Le reti locali Wireless possono utilizzare come mezzo trasmissivo le onde radio, la luce infrarossa o i sistemi laser. Le reti basate su infrarossi vengono utilizzate per collegare dispositivi visibili direttamente; data la loro portata limitata ad una stanza o allo spazio circostante la stazione trasmittente, tendono ad essere sostituite dai dispositivi Bluetooth. Le reti basate su Laser vengono utilizzate normalmente per collegare sottoreti costruite utilizzando altre tecnologie, a causa della loro elevata velocità di trasmissione. Un tipico esempio è il collegamento delle reti di due edifici vicini. Il laser ha lo svantaggio di essere sensibile alle condizioni esterne e alle vibrazioni e conseguentemente anche queste tipologie di dispositivi sono considerati in disuso e quasi sempre sostituiti da collegamenti via onde radio. I modelli radio, invece, devono far uso di una tecnica trasmissiva detta spread spectrum (spettro disperso) che consente di limitare le interferenze e, in alcune bande di frequenza, possono essere utilizzate sebza dover richiedere autorizzazioni all'ente governativo preposto. Le distanze coperte vanno da alcune centinaia di metri a pochi chilometri. Il principale problema sta nella scarsa affidabilità del mezzo fisico in quanto è possibile che la trasmissione sia interrotta o disturbata.
Limiti:
- La connessione wireless è più lenta di quella cablata. Le schede wireless che seguono lo standard 802.11g arrivano a 54 megabit al secondo in condizioni ottimali, mentre la connessione cablata normalmente ha una capacità di 100 megabit al secondo;
- E' una rete di portata limitata. La portata è penalizzata dal fatto che quasi tutte le attuali schede wireless lavorano a 2,4 GHz, che è la stessa frequenza sulla quale lavorano molti telefoni cordless e i forni a microonde. Se viene acceso uno di questi apparecchi, l'interferenza è tale che la connessione rallenta o addirittura cade.
Il problema principale delle reti senza filo è la sicurezza. I segnali radio, essendo diffusi nell'etere, possono essere intercettati senza difficoltà. Di conseguenza è necessario prendere contromisure di tipo crittografico per garantirne la riservatezza.

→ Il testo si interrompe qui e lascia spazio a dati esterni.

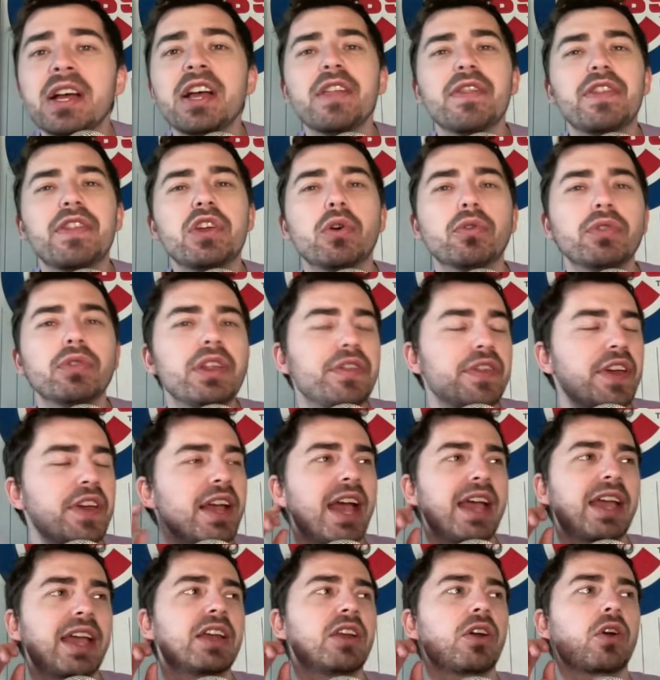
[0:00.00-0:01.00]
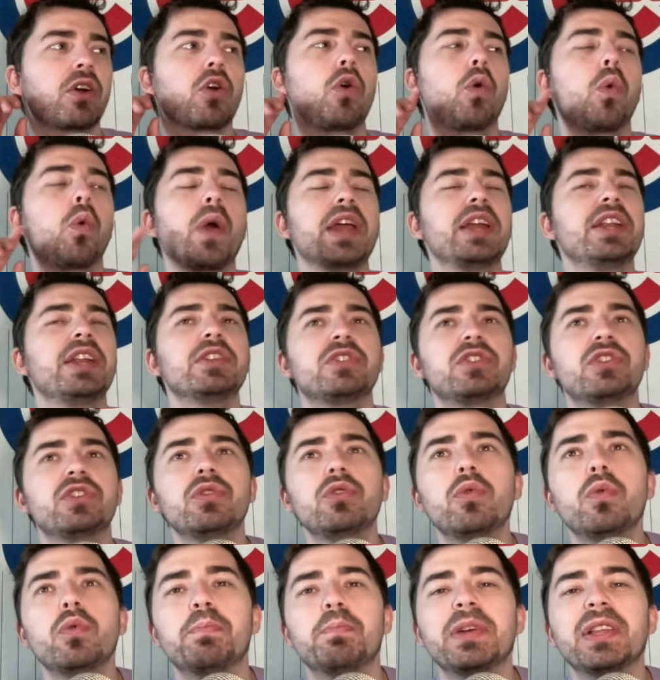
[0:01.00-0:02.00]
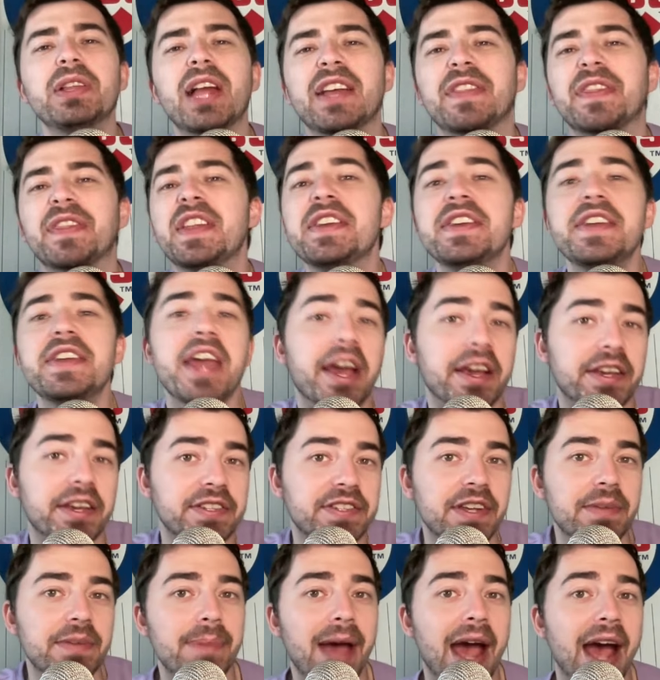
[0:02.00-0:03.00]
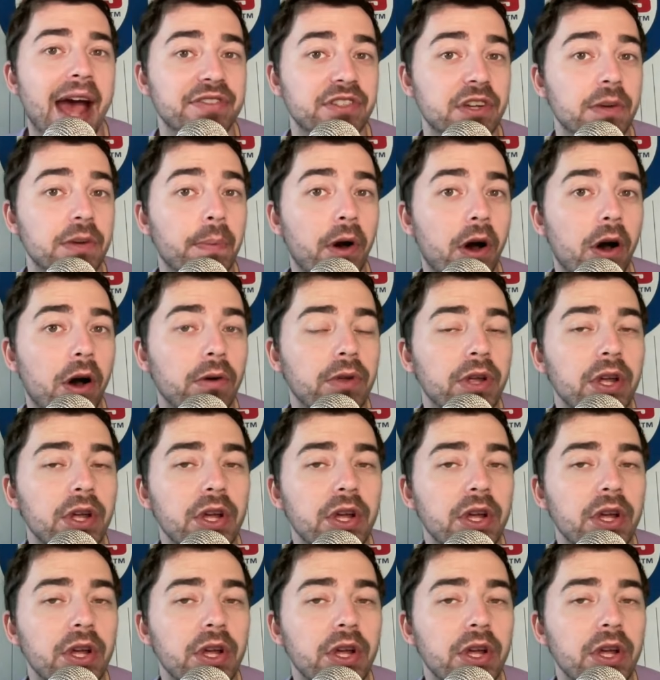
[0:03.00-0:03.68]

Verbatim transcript: The only thing I could equate it to would be like the Knicks in basketball,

Lo standard inizialmente proposto per questo compito era il WEP a 40 o 104 bit, ma la debolezza di questo protocollo, che lo rendeva molto poco sicuro, impose ben presto una sua sostituzione con il Wi-Fi Protected Access (WPA), un protocollo per la sicurezza delle reti senza filo Wi-Fi creato per tamponare i problemi di scarsa sicurezza del precedente protocollo di sicurezza.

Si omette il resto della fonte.